Application performance issue remedies
Never stop at troubleshooting application performance issues in production -- that step only solves the here and now. Examine the testing flow and application lifecycle management tools, particularly as they relate to volume and performance testing. Consider pushing the envelope more in the testing phase to simulate production-like conditions.
Application scaling is no simple feat. Most application teams apply scaling either to just one or only a few front-end components, which moves congestion back a step. Other teams apply scaling to too many components, and increase delay. Application components must scale as the workload varies directly with the number of users. Stop scaling at the point where some user tasks are completed, and the workflow then stops. If workflows connect all the way back to the database, take steps to improve database performance, through changes in parameterization, server upgrades and solid-state drives instead of disks.
Seek out data center network congestion next. An axiom of data center switching is that horizontal traffic between components is less efficient to connect through traditional switches than vertical flows to and from the user. Work with vendors to ensure that the network has an optimum switch topology in place, and use the fastest possible Ethernet connections between switches. If the application workflows move among several data centers, investigate a project to increase the capacity of data center interconnect trunks.

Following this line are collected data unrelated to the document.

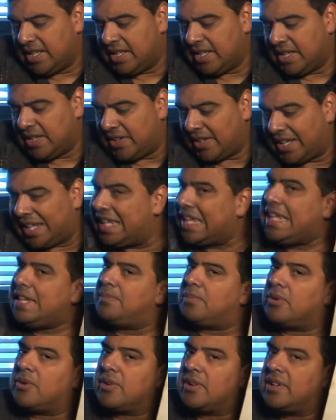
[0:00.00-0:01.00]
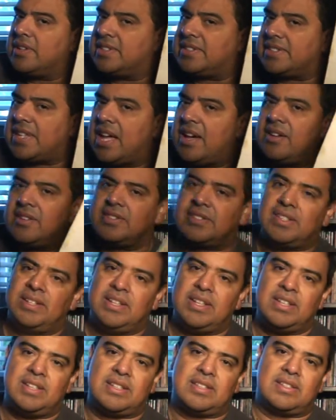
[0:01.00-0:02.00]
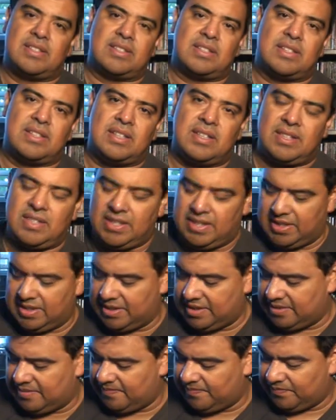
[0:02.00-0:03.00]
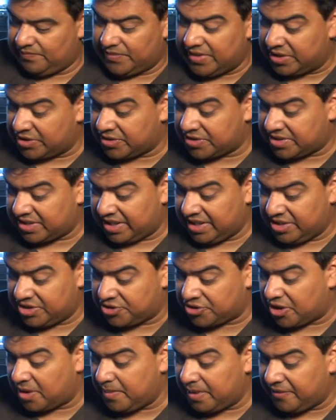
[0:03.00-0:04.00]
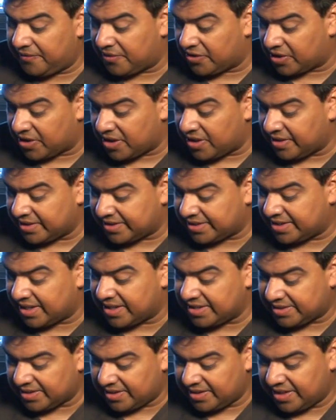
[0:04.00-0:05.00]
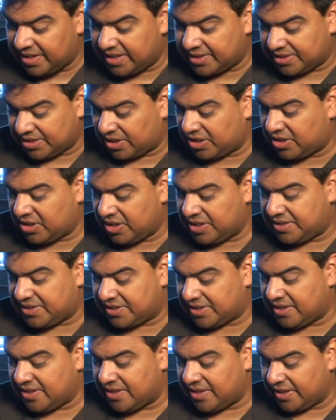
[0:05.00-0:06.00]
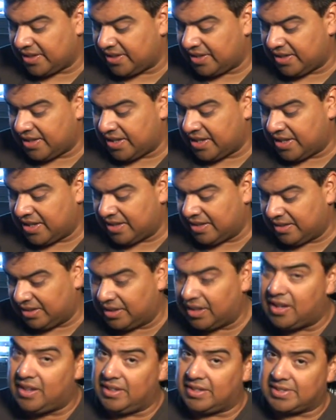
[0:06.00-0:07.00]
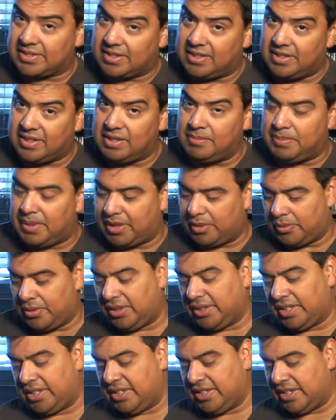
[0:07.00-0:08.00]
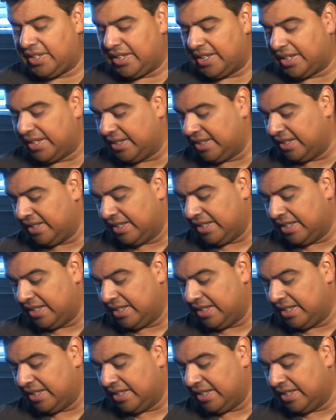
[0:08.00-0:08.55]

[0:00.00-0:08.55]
The keyboard sounds in it, the interesting drumming Phil Collins does on it. It's a good song, long song, but really good.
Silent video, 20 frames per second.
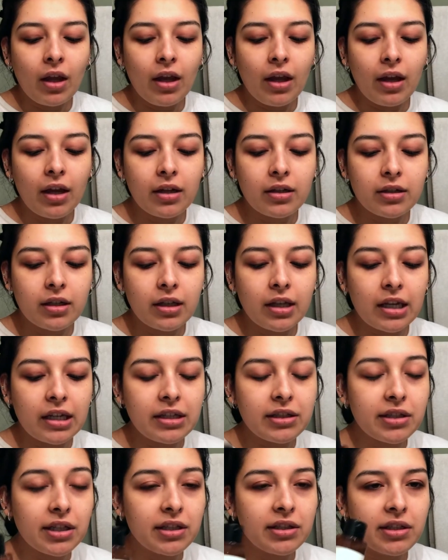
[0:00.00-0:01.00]
and like
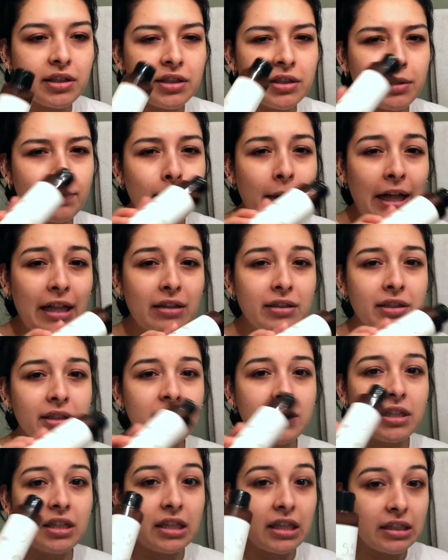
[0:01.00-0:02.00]
it says, it's a
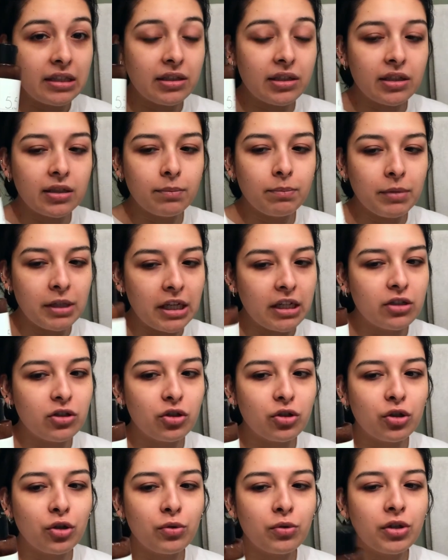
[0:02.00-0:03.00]
balancing cleansing
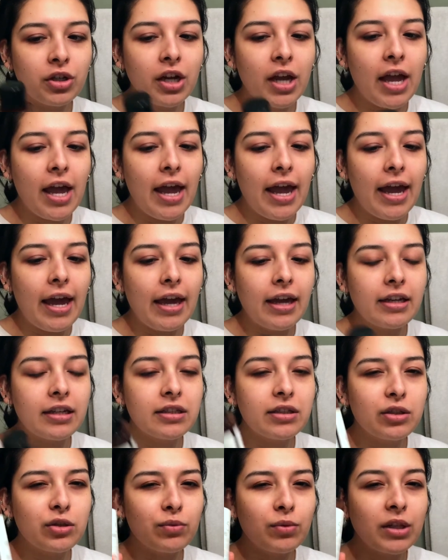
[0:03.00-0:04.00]
pH toner, and
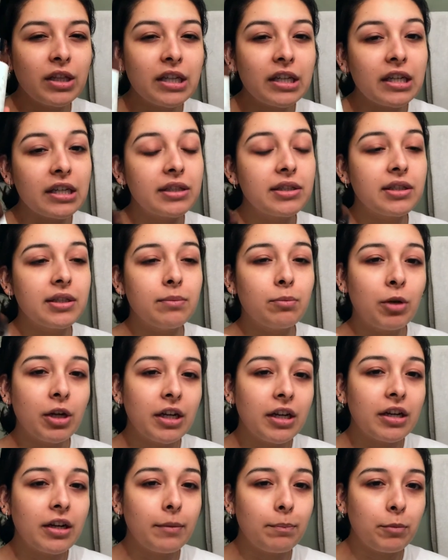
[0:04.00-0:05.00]
it's really nice to
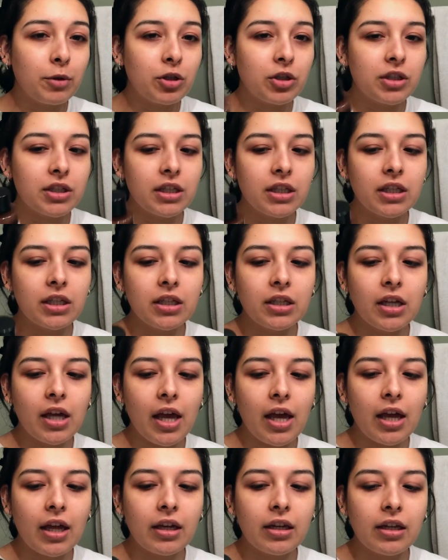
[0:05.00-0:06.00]
brighten up your skin
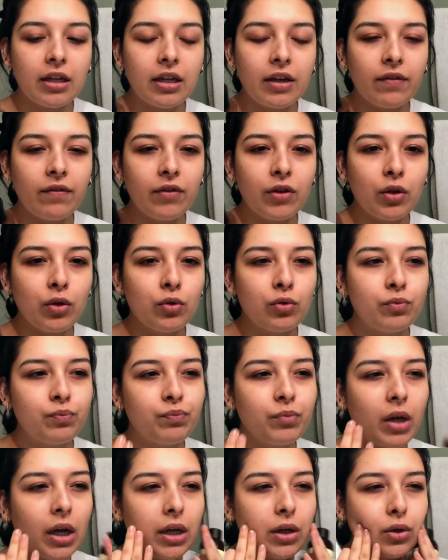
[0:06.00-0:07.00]
and give
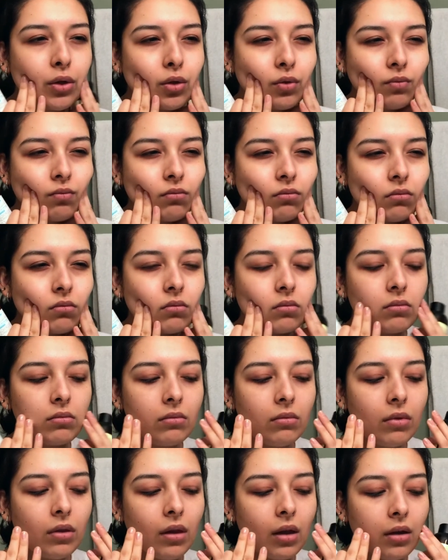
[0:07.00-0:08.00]
you, I don't know,
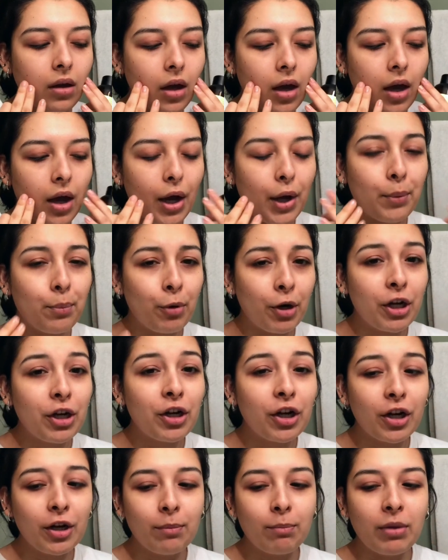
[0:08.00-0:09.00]
a
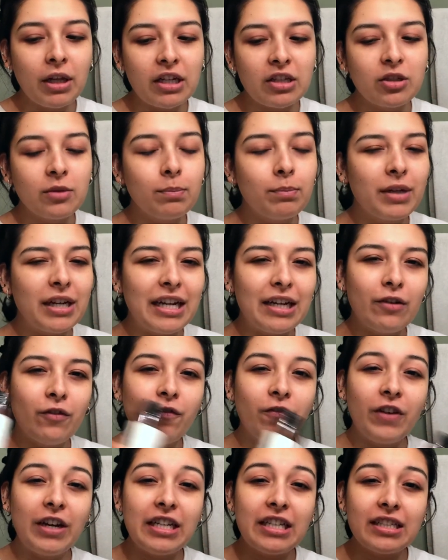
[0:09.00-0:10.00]
brighter complexion, but I
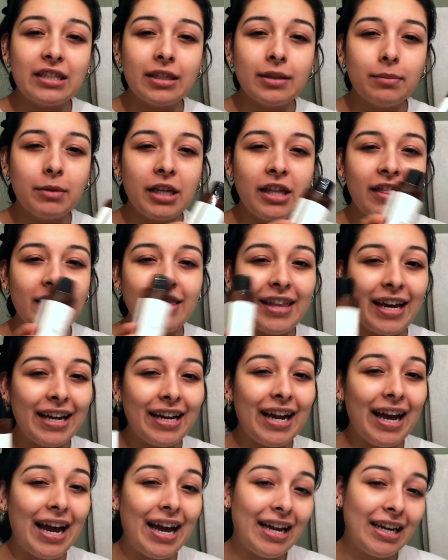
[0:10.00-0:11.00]
don't find it to be
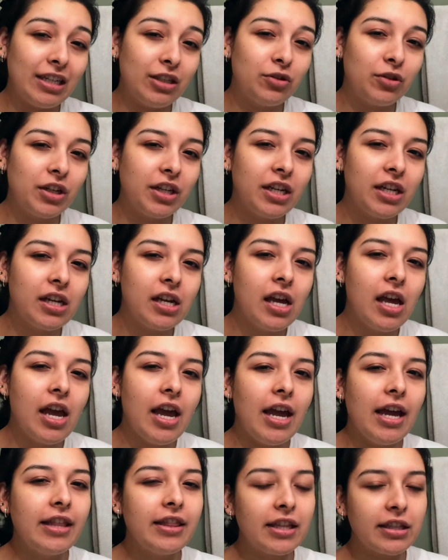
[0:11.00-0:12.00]
that hydrating,
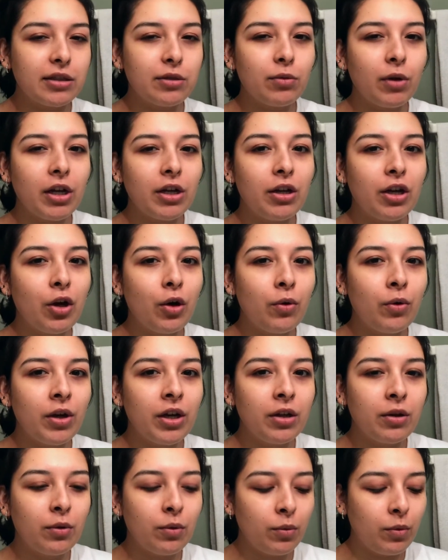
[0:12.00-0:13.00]
and that's why I go
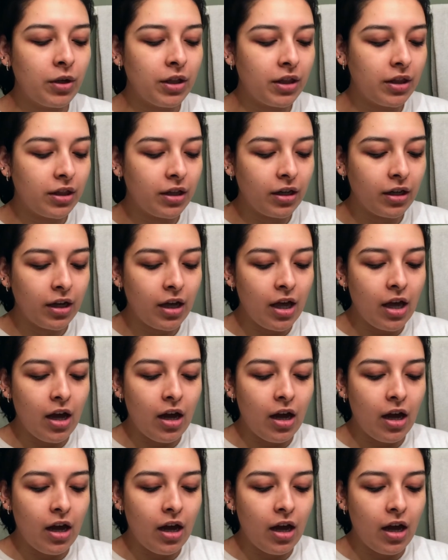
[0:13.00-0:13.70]
in with the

Review the component hosting plan as part of efforts to mitigate and prevent application performance issues. Co-host tightly linked application components in the same data center, as a routine matter. If you're worried about diversity and availability, the application's failover plan can include redeploying components to another location, but its normal configuration should optimize the intercomponent traffic in a complex workflow. Also check that the amount of resource sharing on servers is within an acceptable range, by counting the number of containers or VMs per server. Overloaded servers will usually run out of memory or show a sharp dip in performance when load increases.
Middleware configuration can be a big source of performance problems, in particular for workloads hosted on a cloud infrastructure and for container setups. Check configuration parameters to verify nothing is pushing the limits. With platforms such as Kubernetes for container orchestration and OpenStack for cloud hosting, the administrator can specify a networking tool; research whether the available tools can scale to the number of components you expect, or whether another choice might offer better performance. OpenStack's Neutron networking is known to have limitations with some plug-in configurations, for example.
As production deployment gets more complicated, troubleshooting application performance issues necessarily covers a greater pool of things that might have gone wrong. The overall strategy has to include limiting deployment complexity where the benefits don't justify the levels of design componentization and virtualization.